REQUIREMENT
Take the entries below and write them out exactly, with each picture removed.

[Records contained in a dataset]
========================================

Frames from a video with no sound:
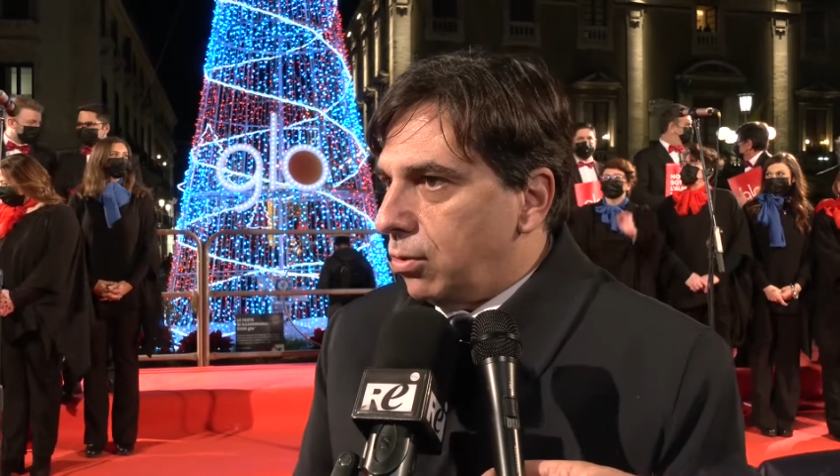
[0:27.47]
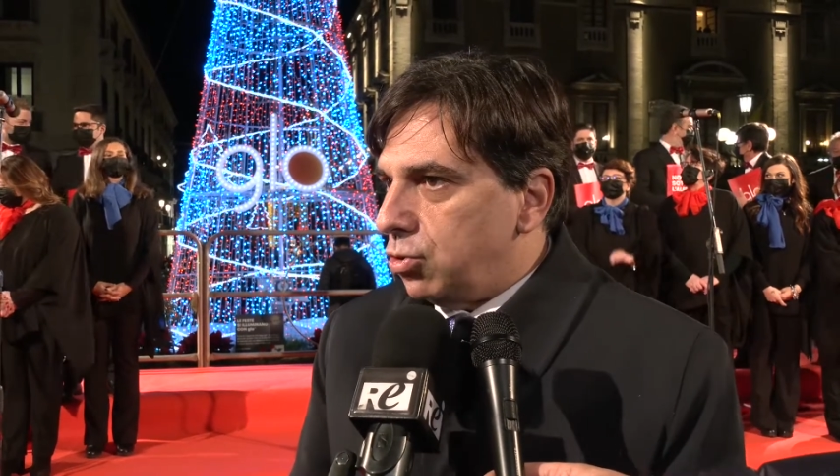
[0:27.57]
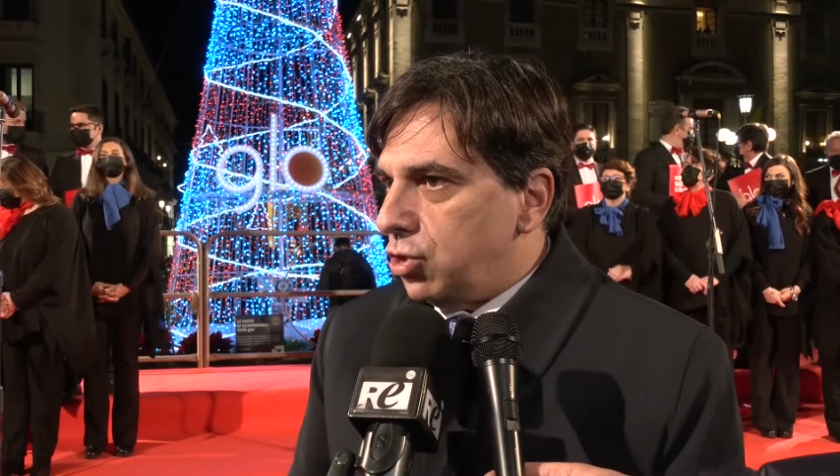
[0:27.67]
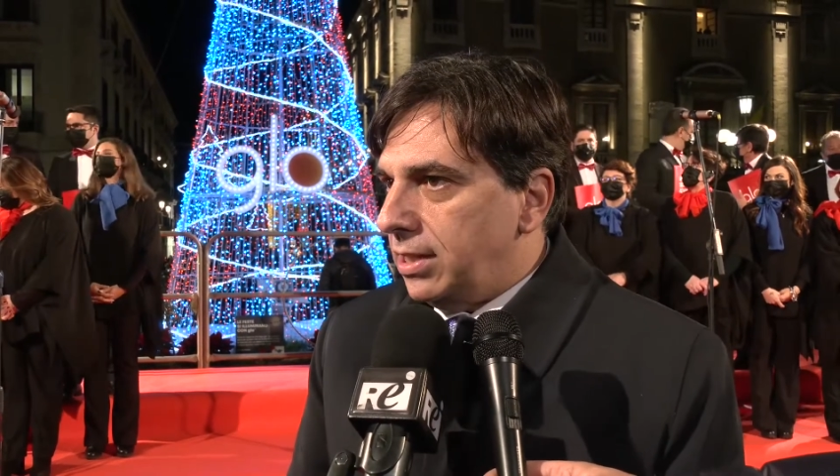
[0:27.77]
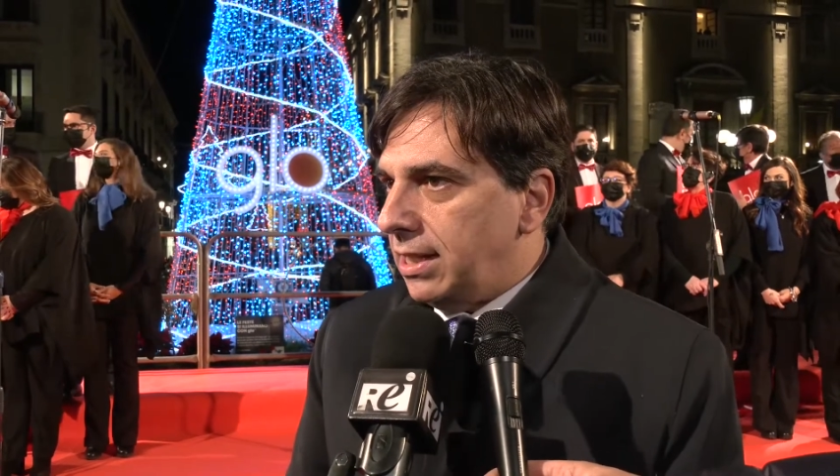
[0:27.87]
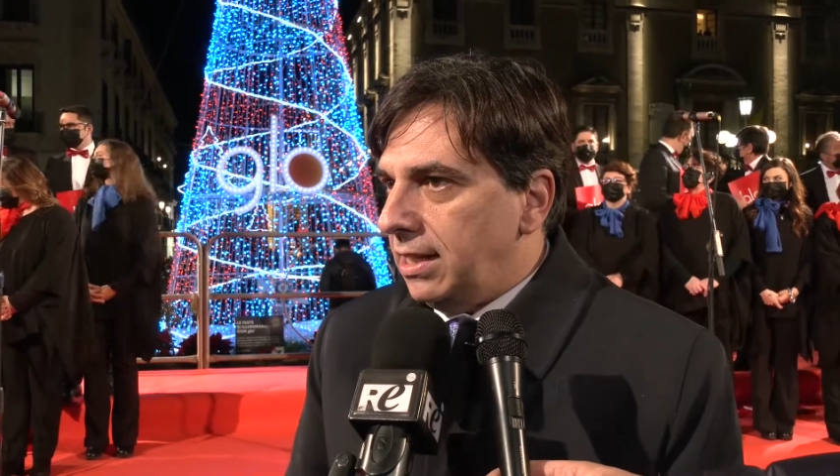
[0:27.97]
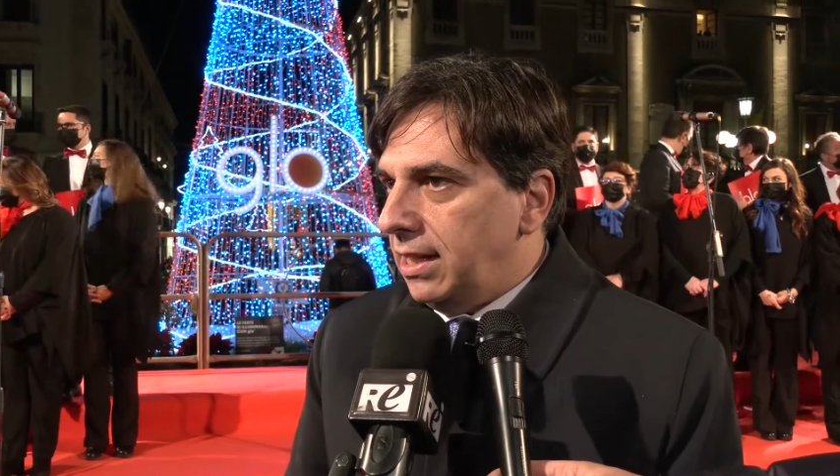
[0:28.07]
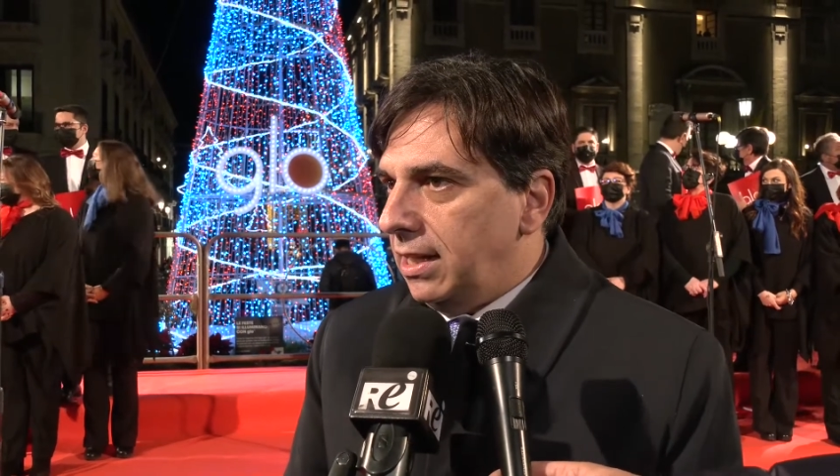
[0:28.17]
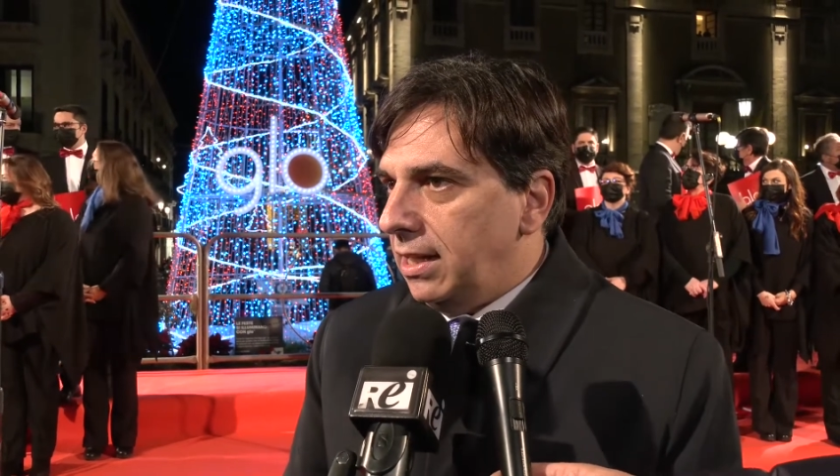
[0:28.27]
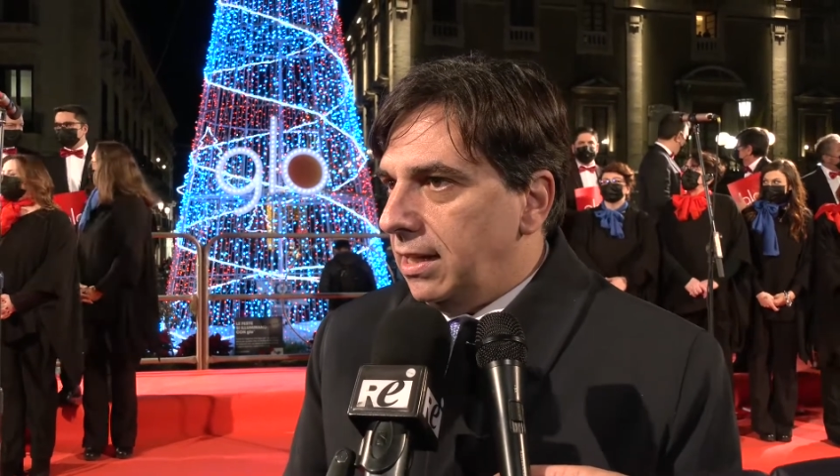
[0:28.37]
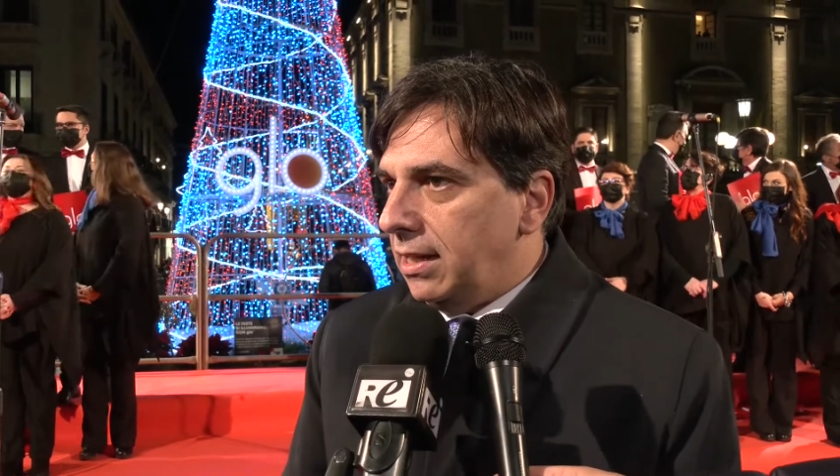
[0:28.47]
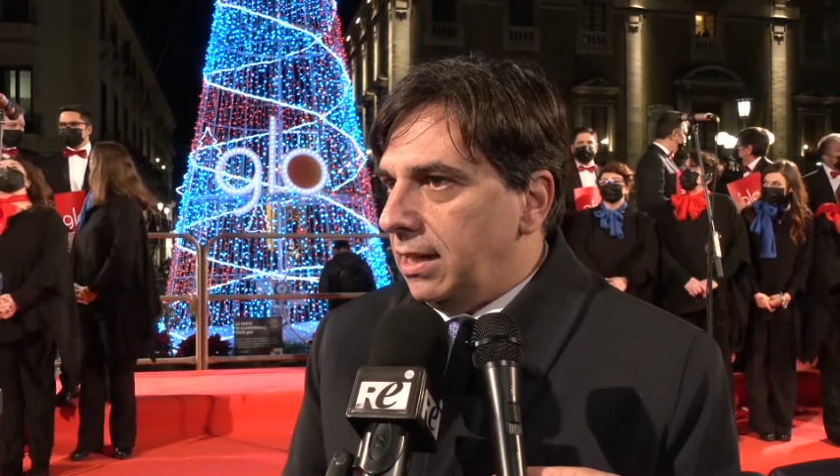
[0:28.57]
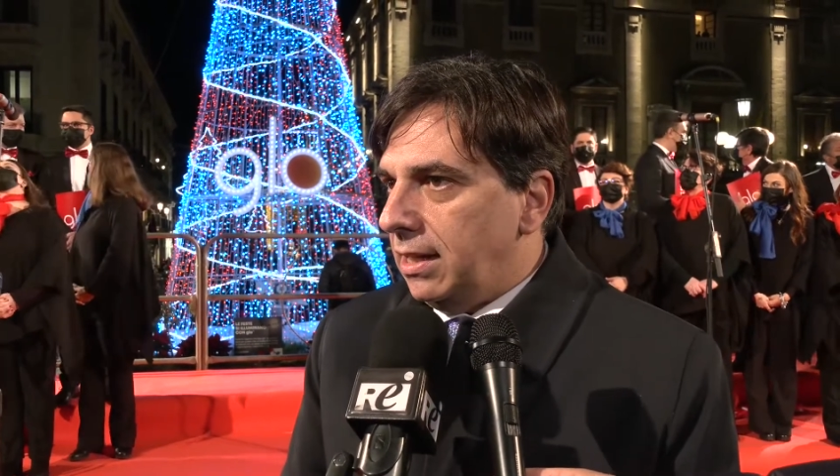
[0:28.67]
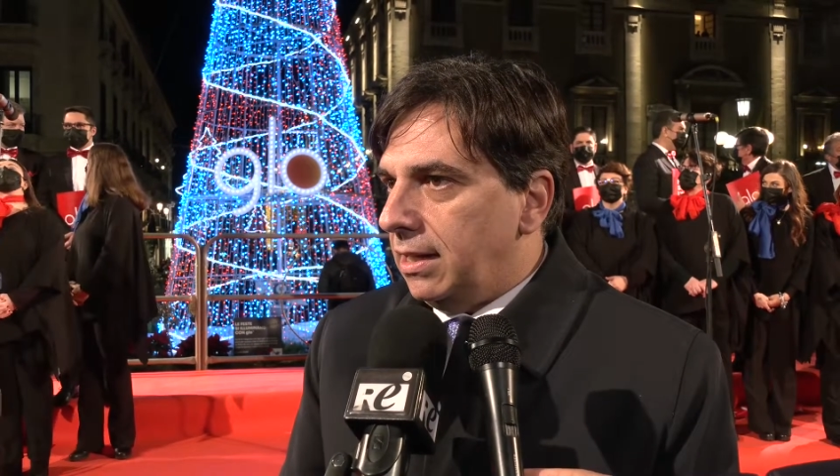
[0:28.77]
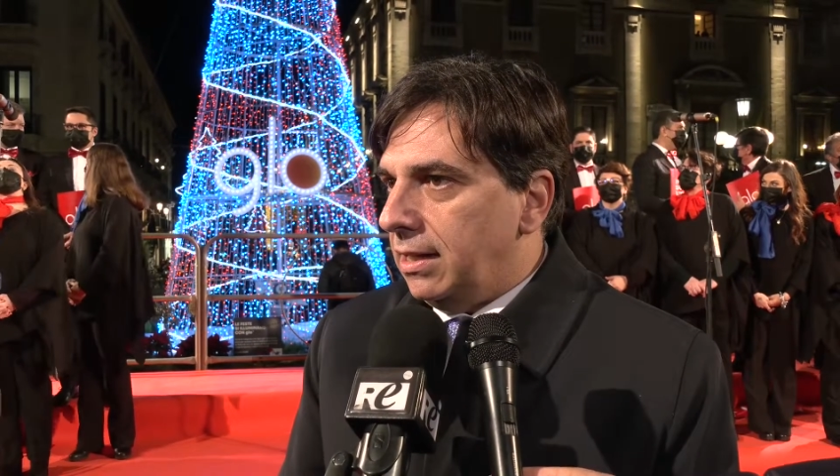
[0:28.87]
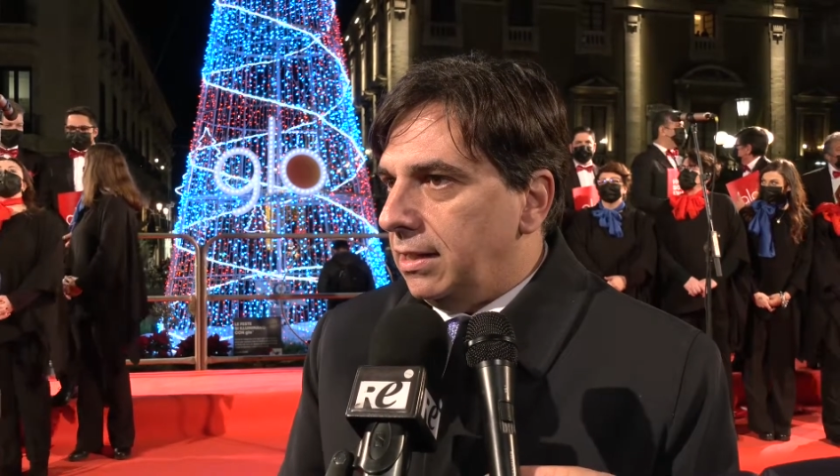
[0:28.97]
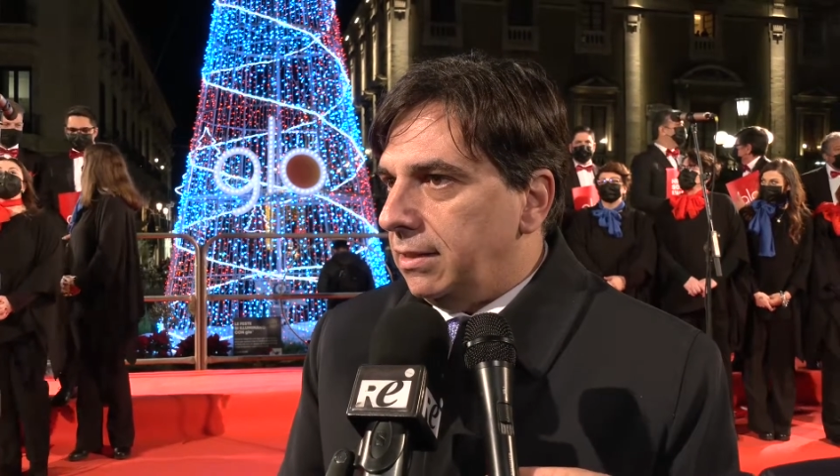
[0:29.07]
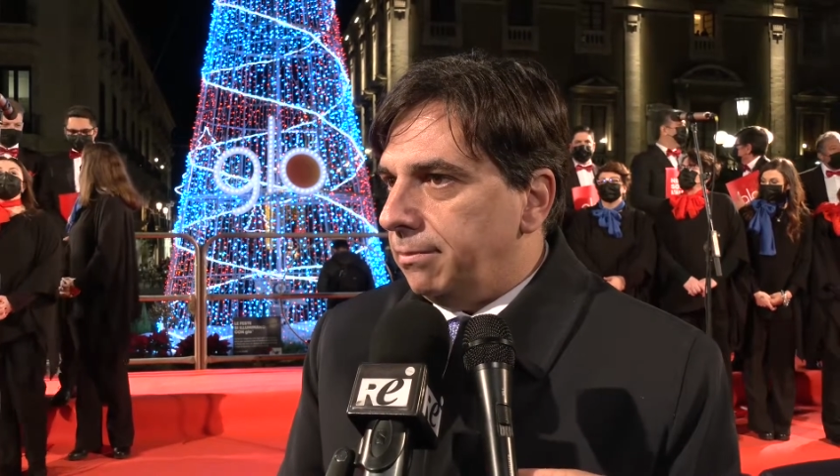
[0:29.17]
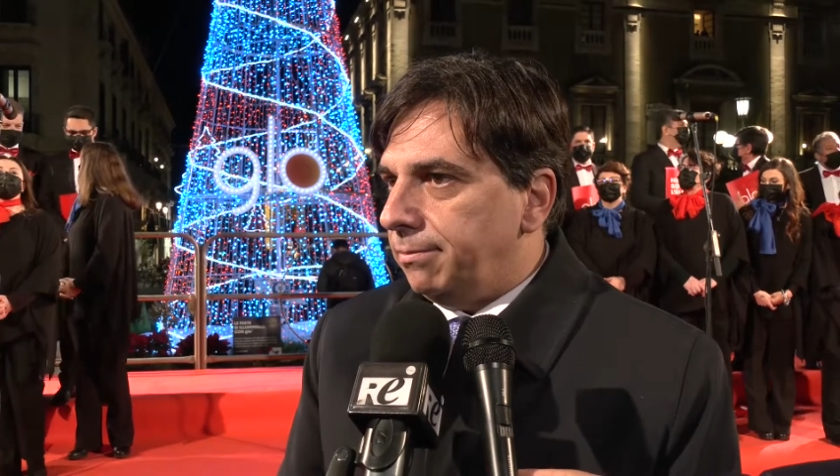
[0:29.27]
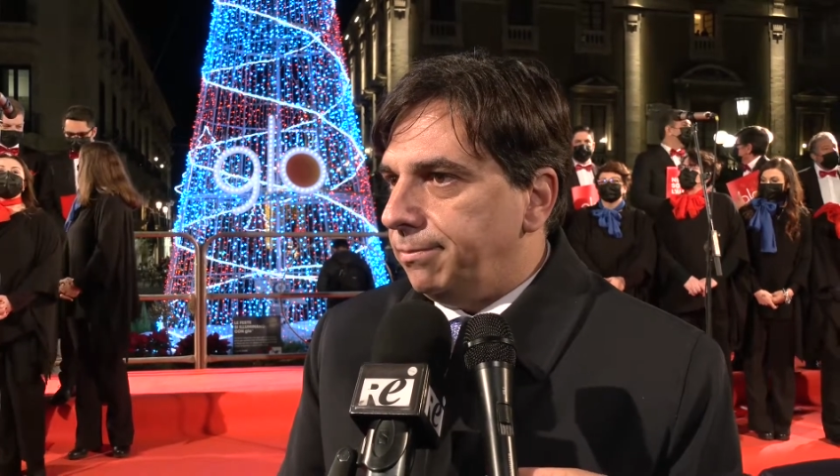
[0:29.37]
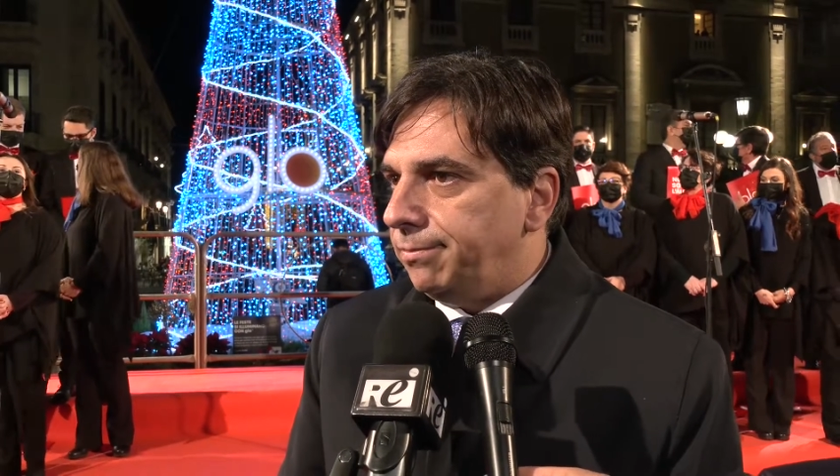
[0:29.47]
concittadini a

========================================

EXERCISE ANSWER
Frames from a video with no sound:
[0:27.47]
[0:27.57]
[0:27.67]
[0:27.77]
[0:27.87]
[0:27.97]
[0:28.07]
[0:28.17]
[0:28.27]
[0:28.37]
[0:28.47]
[0:28.57]
[0:28.67]
[0:28.77]
[0:28.87]
[0:28.97]
[0:29.07]
[0:29.17]
[0:29.27]
[0:29.37]
[0:29.47]
concittadini a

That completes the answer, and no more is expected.